All trucks are not created equal. Light trucks like pickups and SUVs are seeing massive gains in popularity for people craving a dose of utility in their daily driver, and they’re evolving to be more luxurious and powerful than ever. Microvans, also called work trucks, are the new favorite of businesses that need to dart their way through urban traffic while spending as little as possible on gas. Full-size vans are making a comeback with businesses, thanks to more fuel-efficient engines and the new European-style high storage roof.  One type of truck, however, remains the old standby of the truck world and isn’t slated to change anytime soon. It doesn’t have to. When versatility and massive storage count, there’s no alternative--you need a box truck.

What Is a Box Truck?

Ever seen a moving truck? That’s a box truck. How about an ambulance in the United States? That’s a box truck, too. Have you ever ridden in a shuttle bus? Shuttle busses, essentially, are also box trucks. The box on a shuttle bus has windows and seats. A Box truck is a very simple creature. You start with what’s called a chassis cab, basically everything from the front bumper to the cabin of a pickup truck. Where the bed of the pickup truck should be, there’s nothing but the frame. Mount a box on that frame and voila! You’ve just created a box truck.

Some box trucks, like a shuttle bus, allow you to get to the cab from the cargo area (the driver is sitting in the cab). To make moving between the cab and cargo area possible, the cargo box has actually been grafted onto the cab. Simpler designs, like common moving trucks, feature a box that’s simply been attached to the frame and not melded into the cab, meaning you have to get out of the truck to get into the cabin area.

Box Truck Rental Tips

For ease of use, most common box trucks dedicated to hauling cargo feature a roll-up rear door, similar to a garage door. Box sizes for these trucks typically range from a modest 10 feet, good for around 400 cu. ft. of storage to as large as 26 feet, providing around 1,600 cu. ft. of space. If you’re renting a box truck, check out the following factors:

  • How easy is it to access the cargo box? Is it low enough to avoid straining yourself to lift heavy items and put them inside? If it’s taller than you’d like, is there an integrated ramp that pulls out so you can walk up into the cargo box? If there isn’t a ramp, consider buying or borrowing one to save yourself some pain.
  • Rental fleets can vary dramatically, even by location. Perform some quick checks to make sure the truck you’re driving is safe and won’t end up injuring you or your wallet.
    • Use a quarter to inspect the tire tread depth. If you insert the quarter with George Washington standing up and his nose isn’t covered by rubber, the tires are worn and you’ll experience poorer performance in bad weather—particularly stopping on wet roads. For a bare minimum tread test, do the same thing with a penny. If Abe’s nose isn’t covered, request another truck with better tires. It’s not worth the risk.
    • Start the truck and check what’s coming out of the exhaust.
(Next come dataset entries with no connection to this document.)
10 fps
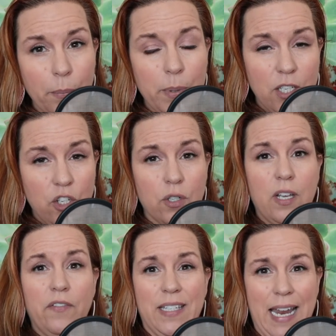position
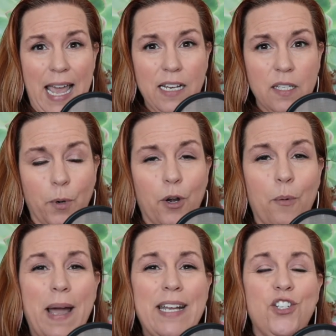yourself as an expert
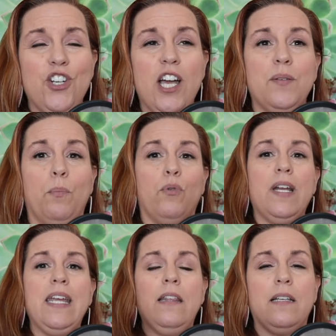by just
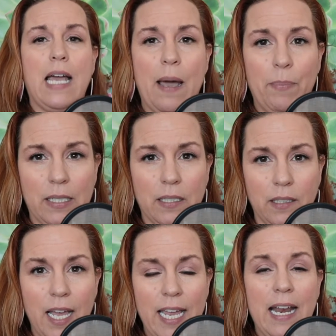bringing the topic to
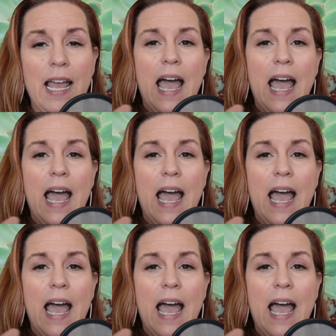light,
Dark smoke when starting is okay, particularly if it’s powered by a diesel engine. Bluish-white smoke is absolutely not, indicating the engine has seen better days and could have a serious gasket issue. Get another truck or just walk away.
    • Do a quick test drive around the parking lot. The steering probably isn’t going to feel as precise as your personal vehicle, but is it good enough? Bad alignments and worn steering boxes can make driving challenging—especially when you’re not used to its dimensions and scratching it up is a really expensive proposition. Do the brakes feel firm and responsive? Push the brakes to the floor three times rapidly while coasting around. Do they feel weak by the third push? They’ll be far more challenged when you’ve loaded the truck, so request a different one if that’s the case.
  • Ask a representative what you can expect for fuel economy. Unlike the modern marvels found in vans, pickups and work trucks, box truck engines in rental fleets tend to be older and thirstier…make sure you’re comfortable with the potential fuel cost.
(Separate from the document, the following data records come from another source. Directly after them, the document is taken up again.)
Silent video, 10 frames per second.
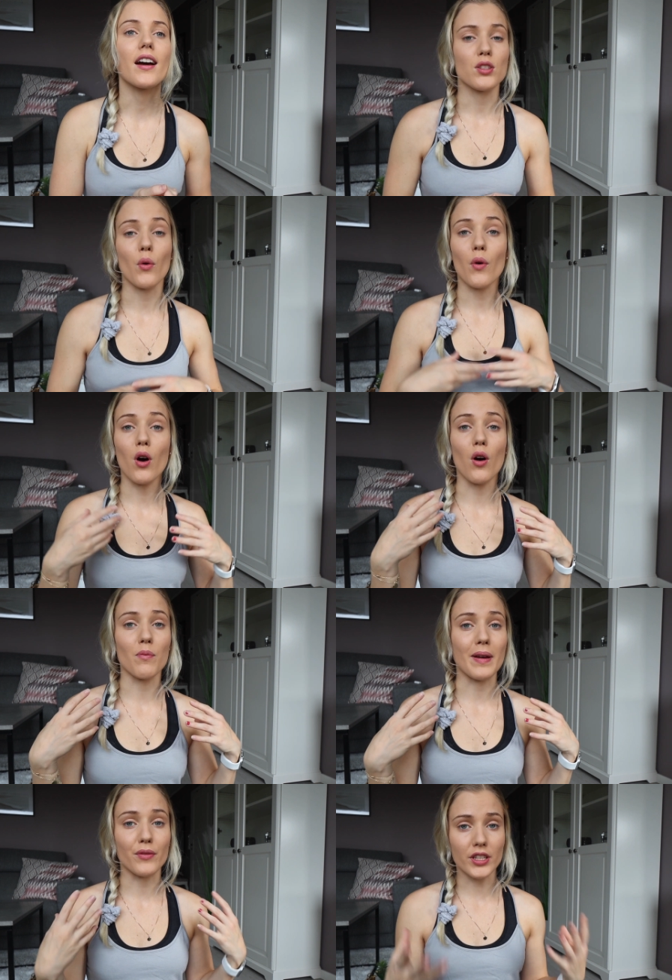So
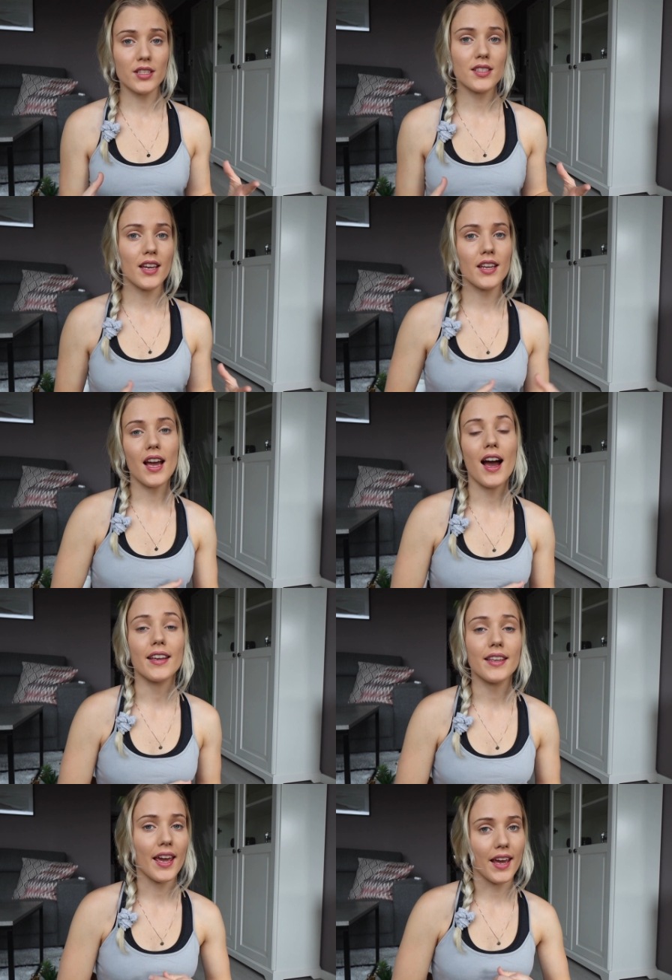on my rest day,
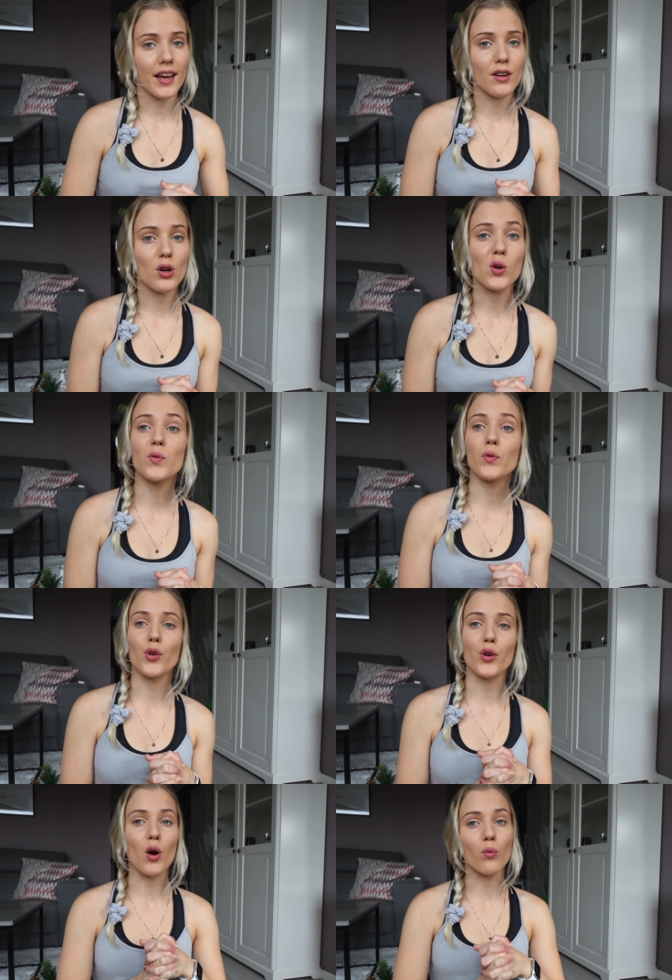I can go
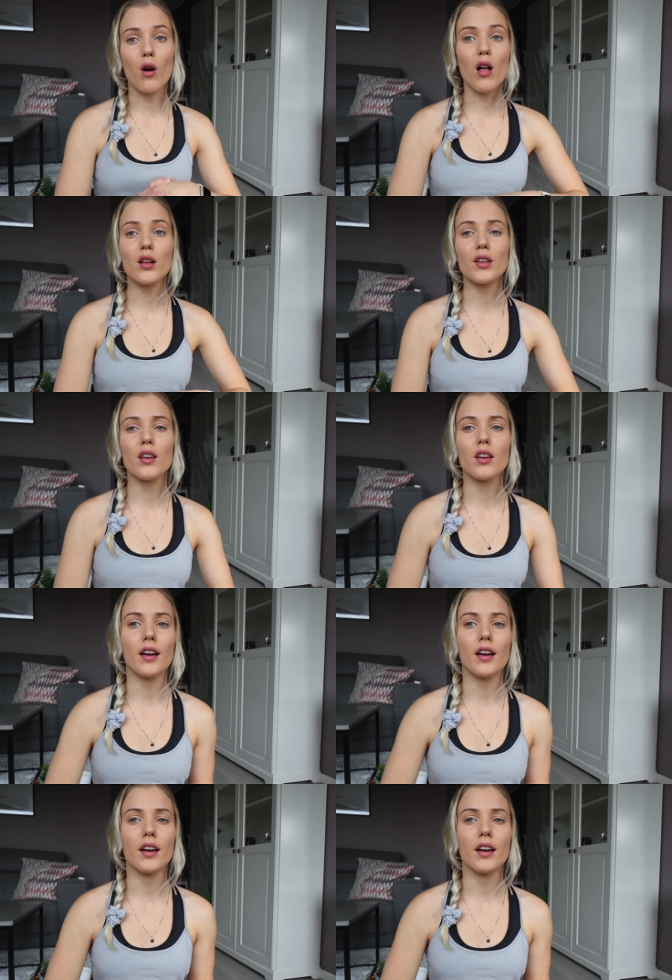for a walk.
If you didn’t know what exactly a box truck is, you’re not alone. In 2002, Washington D.C. was in a panic as law enforcement hunted for a sniper who was attacking random people. The sniper was believed to be operating out of a white box truck, but conflicting reports were being sent to authorities of the sniper’s whereabouts. People were confusing box truck with cargo vans. Now you know the difference.